Она сделала глубокий вдох и попыталась собраться с мыслями. Первым делом нужно принять душ, переодеться и поспать. Она едет домой, и это уже хорошо. Об остальном можно подумать потом: как быть с Аланом, если он еще в городе; как рассказать друзьям о случившемся. Как найти в себе силы вернуться к нормальной жизни. Вероятно, ей предстоят трудные дни, даже недели, но разве можно сравнить их с тем, что переносили день за днем Розмари и тысячи других несчастных, запертых в Уиллоубруке?

Наконец они вернулись к цивилизации: дома, магазины, светофоры, люди на чисто выметенных тротуарах, автомобили на гладких дорогах, миниатюрные огоньки, мерцающие на ухоженных деревьях и изящно подстриженных кустах, — и Сейдж снова чуть было не расплакалась. Она думала, что никогда больше ничего этого не увидит.

До поездки в Уиллоубрук ее бесило, когда им с подругами порой не хватало денег на такси и приходилось идти пешком. Но теперь она вспоминала, как они смеялись, болтая о мальчиках и вечеринках, как солоноватый ветерок с океана раздувал им волосы. С этих пор, ступая на тротуар, она будет благодарить Бога за то, что у нее есть такая возможность. Но как сможет она — вернее, все люди — по-прежнему жить своей жизнью, работать, играть свадьбы, развлекаться и ходить по магазинам, когда всего в нескольких милях отсюда существуют такие ужасы?

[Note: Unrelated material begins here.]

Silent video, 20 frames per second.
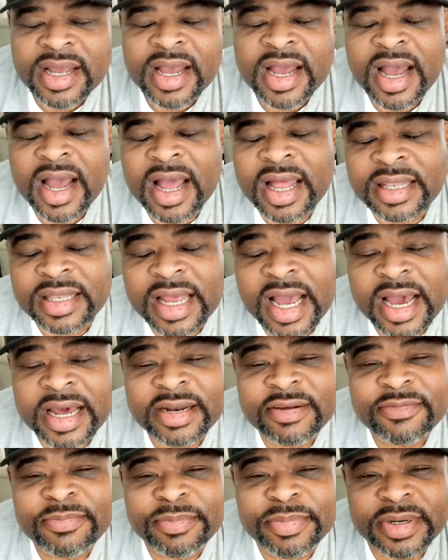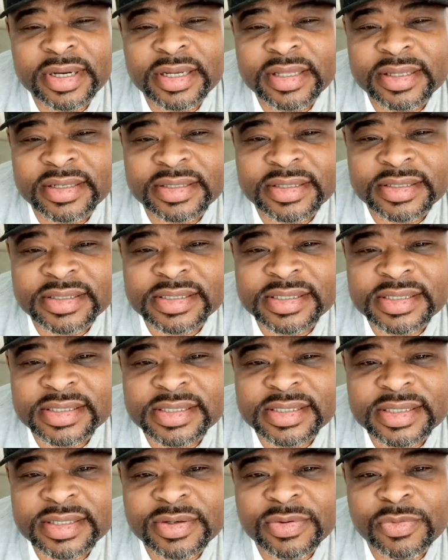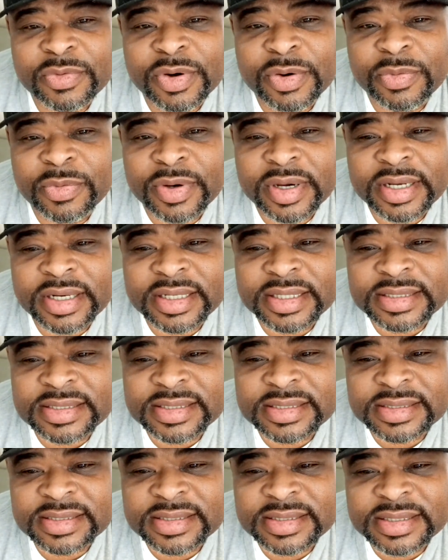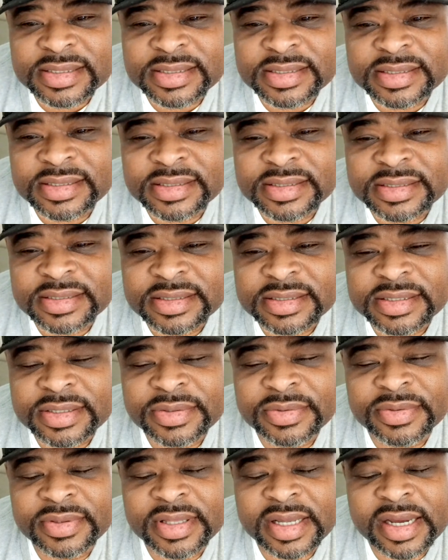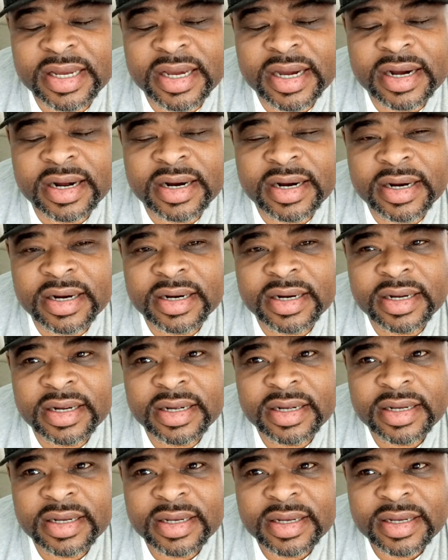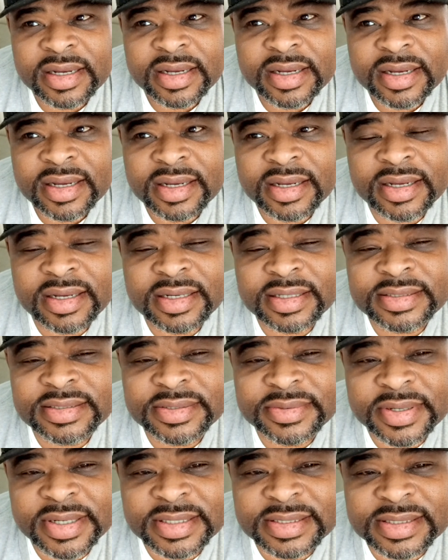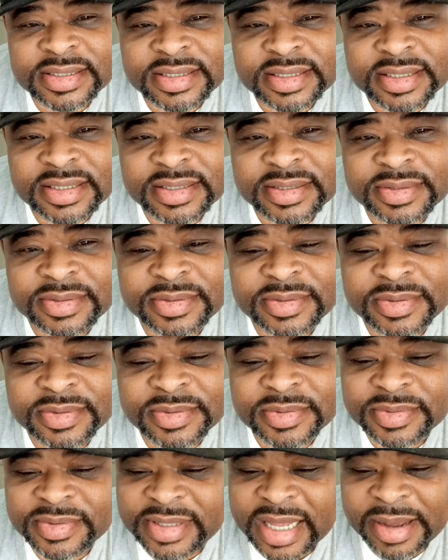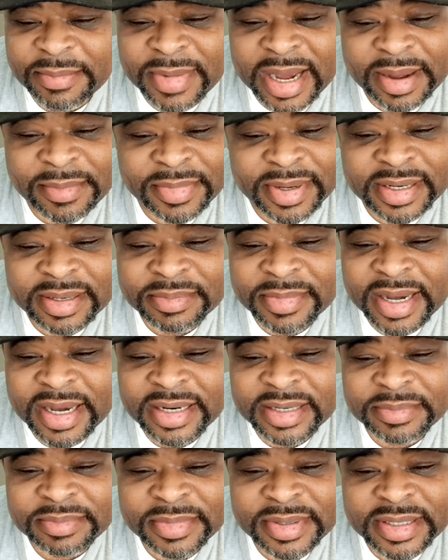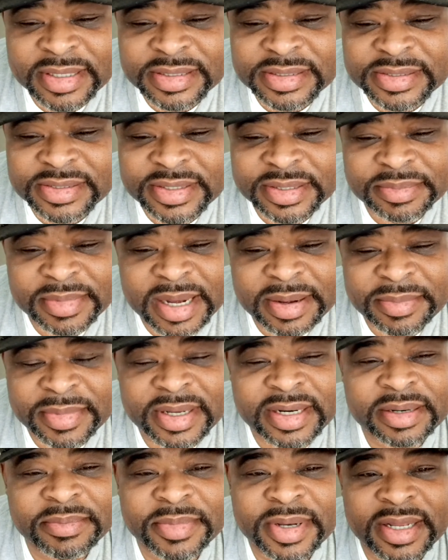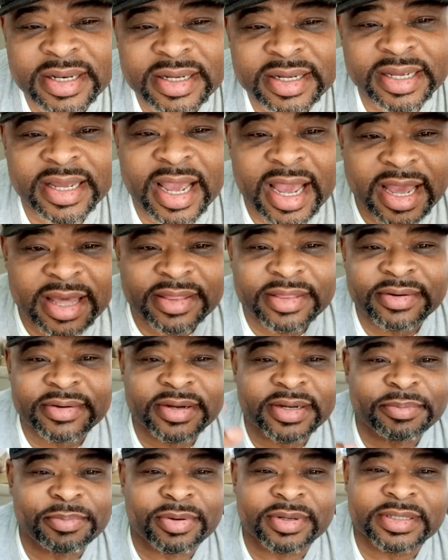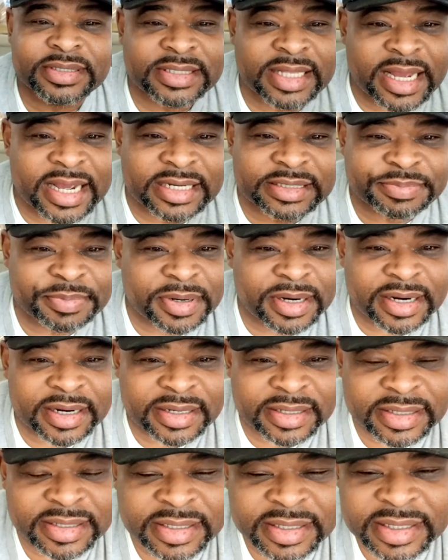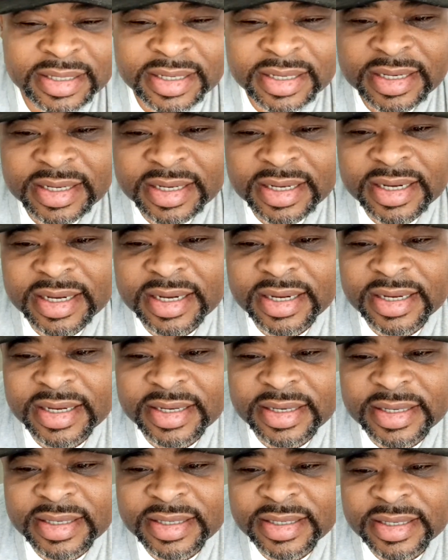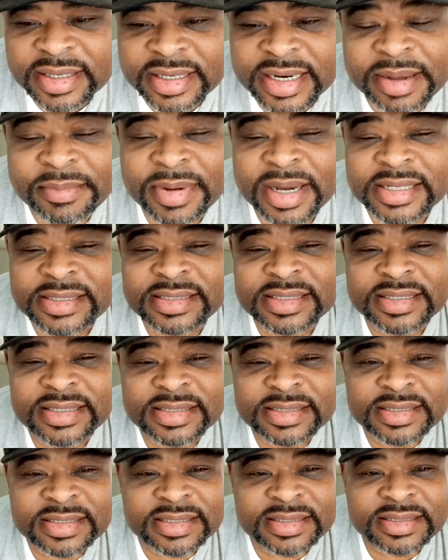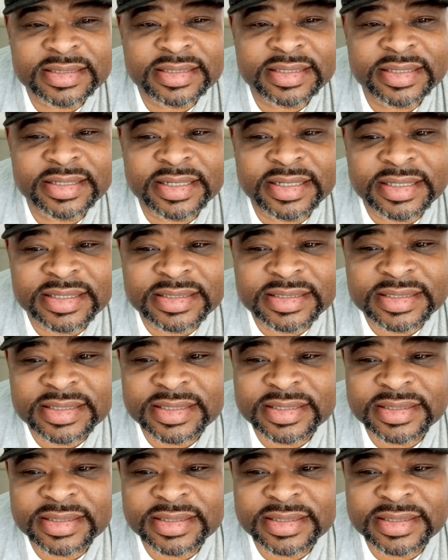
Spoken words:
A lot of brothers will run into sisters who they are interested in, who they might meet them out in ministry, might meet them at a gathering / party, and they might see this sister as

Сейдж наблюдала за проходящими мимо: вот мужчина с белой собакой на розовом поводке; вот молодая пара — держатся за руки и смеются, а их дыхание клубится в морозном воздухе; вот седовласая дама несет авоську с апельсинами. Неужели они не знают, что там, в Уиллоубруке, люди подвергаются насилию? Неужели они не знают, что люди там каждый день умирают? Неужели им все равно?

Тут какой-то лысый мужчина, торопливо обходя седовласую женщину, толкнул ее в плечо и едва не сбил с ног. Та остановилась и удержалась на ногах, но мужчина даже не замедлил шаг, чтобы проверить, не пострадала ли она.

Ахнув, Сейдж обмякла на сиденье, сердце тяжко забилось в груди. Лысый походил на Уэйна. А вдруг Уэйн узнал, что ее выпустили из Уиллоубрука, и теперь хочет добраться до нее? Выследит и перережет горло, чтобы не болтала! Она чуть не свернула себе шею, рассматривая лысого, пока они проезжали мимо, затем снова села и облегченно вздохнула: это не Уэйн. У нее просто слишком разыгралось воображение.

Майнор свернул за угол и остановился на красный свет. Когда к светофору радом с ними подъехал фургон, Сейдж была уверена, что с водительского сиденья на нее зловеще и угрюмо смотрит Уэйн. Или он идет за ней по пятам с отточенным ножом в кармане, выжидая удобного момента. Вполне объяснимо, что Уэйн хочет ее смерти: она ведь рассказала всем о потайной комнате и о Норме, а также о своих подозрениях, что именно он убил Розмари, а потом Иви. Немудрено, что он хочет расквитаться с ней.